Ninguém está isento de ser assediado pelas redes sociais. Voltar para a sala de aula pode fazer com que muitos alunos sofram esse tipo de comportamento.

Em Espanha, o Instituto Nacional de Cibersegurança (INCIBE), por meio do seu programa Internet Segura para Crianças, lançou uma campanha dirigida a educadores, crianças e famílias para sensibilizar para este problema.

“Tanto dentro quanto fora do horário escolar, os centros podem ajudar a combater esse problema, oferecendo ferramentas e informações às crianças. Para isso, é importante promover a formação contínua da equipe docente, que deve estar sempre atualizada para conhecer as metodologias e os conflitos relacionados ao cyberbullying. Além disso, esse treinamento será útil na hora de incluir diretrizes específicas de atuação nos planos de convivência do centro”, indica o órgão.

Según la empresa Globb Security el ciberacoso engloba “las acciones deliberadas, persistentes y a veces obsesivas en la red para acosar y hostigar a otra persona”.

Os adultos também estão expostos a esse tipo de assédio. A empresa NortonLifeLock publicou um estudo no início do ano que mostrou que quase metade dos americanos admitiu “assediar” os seus parceiros ou ex-parceiros por meiodas redes sociais.

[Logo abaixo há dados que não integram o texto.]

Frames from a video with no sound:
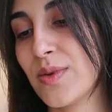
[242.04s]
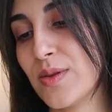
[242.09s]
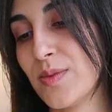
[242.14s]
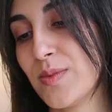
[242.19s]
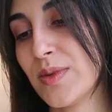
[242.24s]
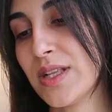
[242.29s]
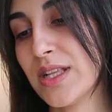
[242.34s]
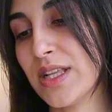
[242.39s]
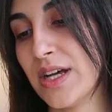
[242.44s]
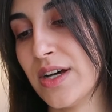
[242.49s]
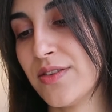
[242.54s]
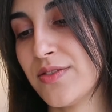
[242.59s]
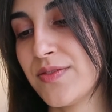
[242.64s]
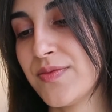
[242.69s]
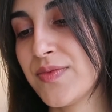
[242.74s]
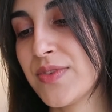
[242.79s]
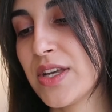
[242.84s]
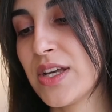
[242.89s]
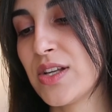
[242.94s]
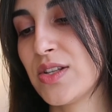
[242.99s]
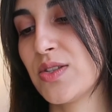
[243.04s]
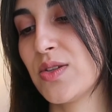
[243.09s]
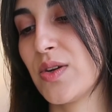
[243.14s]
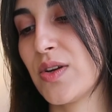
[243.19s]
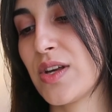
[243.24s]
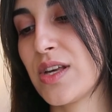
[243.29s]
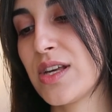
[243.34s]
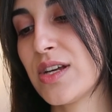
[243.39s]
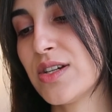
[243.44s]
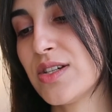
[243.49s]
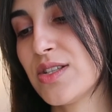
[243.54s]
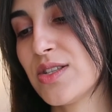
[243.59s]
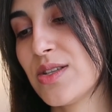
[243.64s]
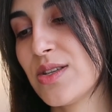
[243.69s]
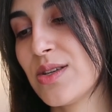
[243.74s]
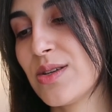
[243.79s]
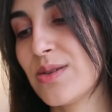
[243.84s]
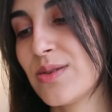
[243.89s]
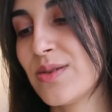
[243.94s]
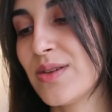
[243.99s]
what we love. So here's
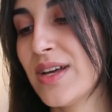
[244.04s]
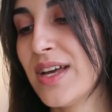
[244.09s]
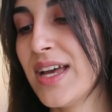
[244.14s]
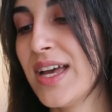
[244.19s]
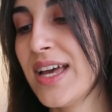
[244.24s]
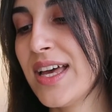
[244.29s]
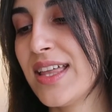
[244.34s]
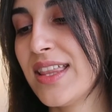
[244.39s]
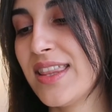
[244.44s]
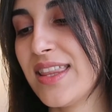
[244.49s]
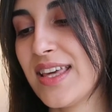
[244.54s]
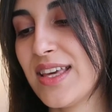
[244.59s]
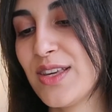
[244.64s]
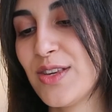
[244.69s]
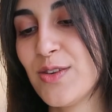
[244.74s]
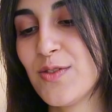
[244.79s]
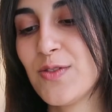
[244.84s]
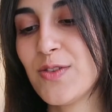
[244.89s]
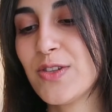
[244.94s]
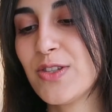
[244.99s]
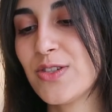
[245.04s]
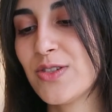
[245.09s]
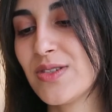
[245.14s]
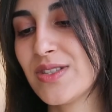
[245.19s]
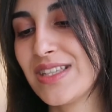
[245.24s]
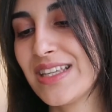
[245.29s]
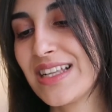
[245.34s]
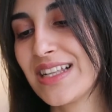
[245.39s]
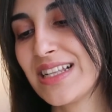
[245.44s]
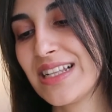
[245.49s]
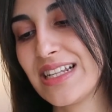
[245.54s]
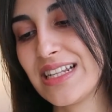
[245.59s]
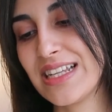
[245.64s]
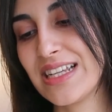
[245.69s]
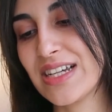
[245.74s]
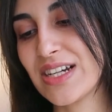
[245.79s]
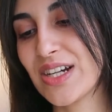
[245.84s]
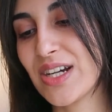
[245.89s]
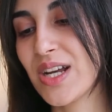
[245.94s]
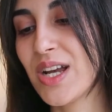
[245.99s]
to you. Thank you for choosing
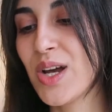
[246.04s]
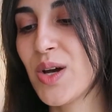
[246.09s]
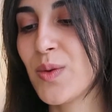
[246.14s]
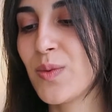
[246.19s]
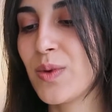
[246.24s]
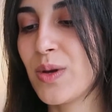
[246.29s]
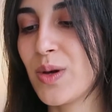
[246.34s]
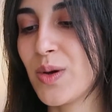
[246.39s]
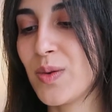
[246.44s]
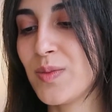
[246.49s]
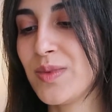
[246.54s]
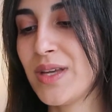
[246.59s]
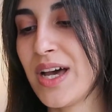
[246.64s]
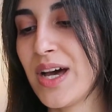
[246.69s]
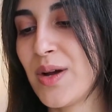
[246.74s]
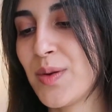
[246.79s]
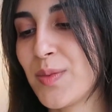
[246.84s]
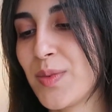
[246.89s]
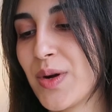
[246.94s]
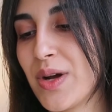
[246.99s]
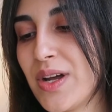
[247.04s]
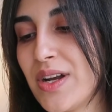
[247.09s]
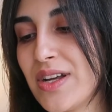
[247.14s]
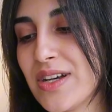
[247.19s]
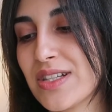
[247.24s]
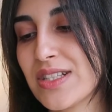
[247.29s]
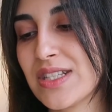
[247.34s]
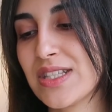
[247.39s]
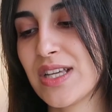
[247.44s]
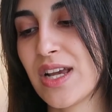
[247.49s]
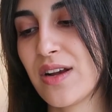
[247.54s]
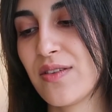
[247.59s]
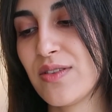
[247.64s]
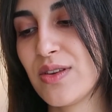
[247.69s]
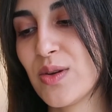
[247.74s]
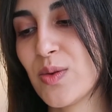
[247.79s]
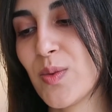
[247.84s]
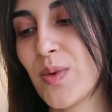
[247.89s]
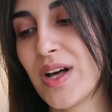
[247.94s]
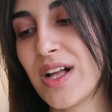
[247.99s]
Linjer. We hope that our products serve
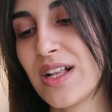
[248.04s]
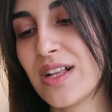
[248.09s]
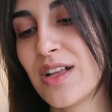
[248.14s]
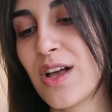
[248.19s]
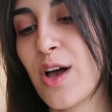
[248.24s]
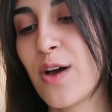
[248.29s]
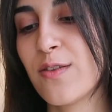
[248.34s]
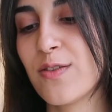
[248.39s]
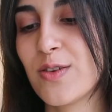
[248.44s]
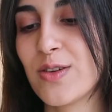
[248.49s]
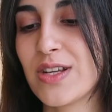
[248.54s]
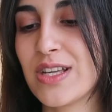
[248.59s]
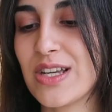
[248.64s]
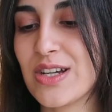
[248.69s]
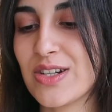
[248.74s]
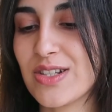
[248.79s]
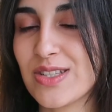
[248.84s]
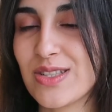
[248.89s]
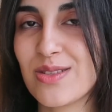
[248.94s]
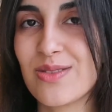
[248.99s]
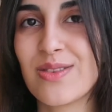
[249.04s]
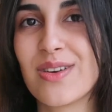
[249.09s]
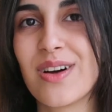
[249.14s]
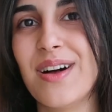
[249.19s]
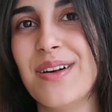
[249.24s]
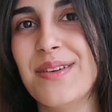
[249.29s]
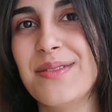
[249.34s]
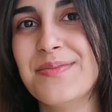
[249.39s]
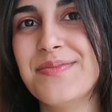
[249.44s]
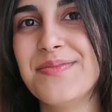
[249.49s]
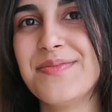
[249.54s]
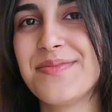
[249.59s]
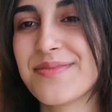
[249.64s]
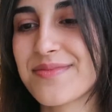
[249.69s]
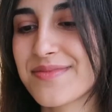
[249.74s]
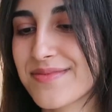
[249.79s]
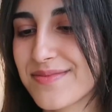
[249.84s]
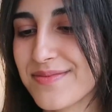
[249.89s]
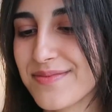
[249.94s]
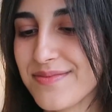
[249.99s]
you well for years to come.
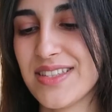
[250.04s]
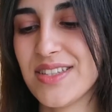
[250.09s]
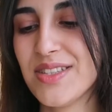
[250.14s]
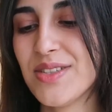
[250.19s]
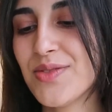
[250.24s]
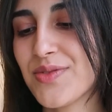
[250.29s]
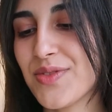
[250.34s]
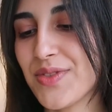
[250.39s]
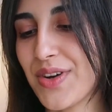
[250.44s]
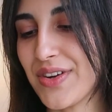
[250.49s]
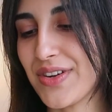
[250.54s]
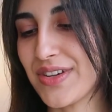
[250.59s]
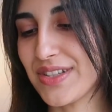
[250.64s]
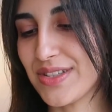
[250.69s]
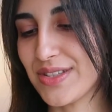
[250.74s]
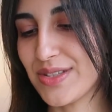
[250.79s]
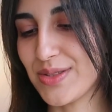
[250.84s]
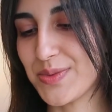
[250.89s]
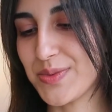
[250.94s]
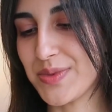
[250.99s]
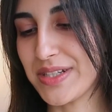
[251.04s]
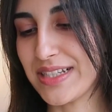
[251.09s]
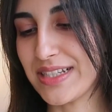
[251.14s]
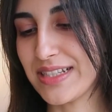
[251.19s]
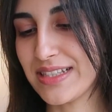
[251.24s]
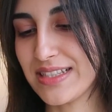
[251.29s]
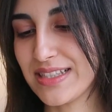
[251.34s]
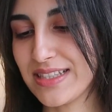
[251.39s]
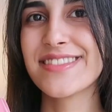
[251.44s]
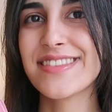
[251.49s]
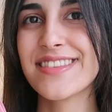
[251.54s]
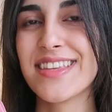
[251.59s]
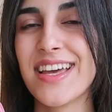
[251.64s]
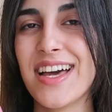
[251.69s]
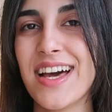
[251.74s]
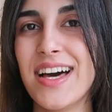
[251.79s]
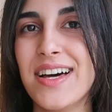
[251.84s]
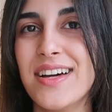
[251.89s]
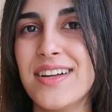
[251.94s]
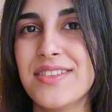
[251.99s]
This is very sweet.
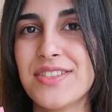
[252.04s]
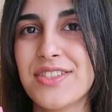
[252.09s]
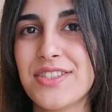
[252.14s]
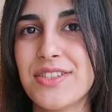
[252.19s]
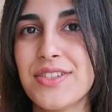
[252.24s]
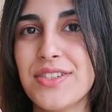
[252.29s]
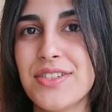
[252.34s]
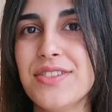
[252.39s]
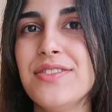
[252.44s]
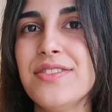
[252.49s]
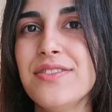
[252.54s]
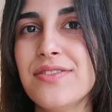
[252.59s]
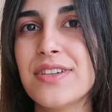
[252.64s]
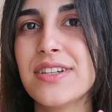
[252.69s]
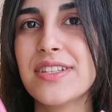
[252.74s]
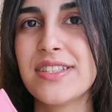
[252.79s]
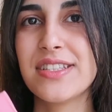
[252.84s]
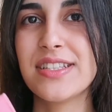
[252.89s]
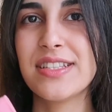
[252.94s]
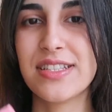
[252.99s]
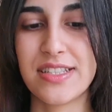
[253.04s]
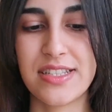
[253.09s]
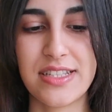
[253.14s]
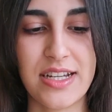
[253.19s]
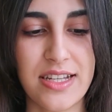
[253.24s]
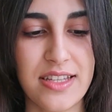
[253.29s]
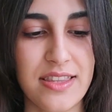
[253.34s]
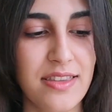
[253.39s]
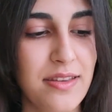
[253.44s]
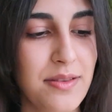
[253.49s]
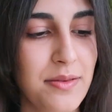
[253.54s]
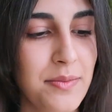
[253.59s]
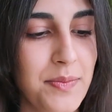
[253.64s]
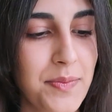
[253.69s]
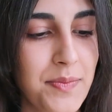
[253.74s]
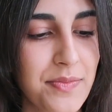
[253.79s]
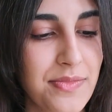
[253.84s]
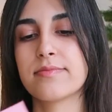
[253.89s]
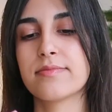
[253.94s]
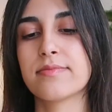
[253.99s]
I'll show you what's inside
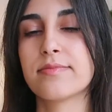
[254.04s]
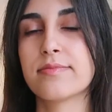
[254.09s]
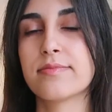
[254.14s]
them.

Este estudo indicou que, para isso, muitos optaram por aplicativos de rastreamento para descobrir suas atividades.

De acordo com a empresa Globb Security, o cyberbullying engloba “ações deliberadas, persistentes e às vezes obsessivas na Internet para assediar e assediar outra pessoa”.

A UNINI patrocina uma ampla variedade de programas voltados à formação de profissionais na área de novas tecnologias. Um dos cursos oferecidos é o Mestrado em Direção Estratégica com Especialização em Tecnologias da Informação.

Fontes: Ciberacoso: Cómo protegerte en la red.

El ciberacoso dentro y fuera del centro escolar.

Estudo: Nearly Half of Americans Admit to ‘Stalking’ an Ex or Current Partner Online.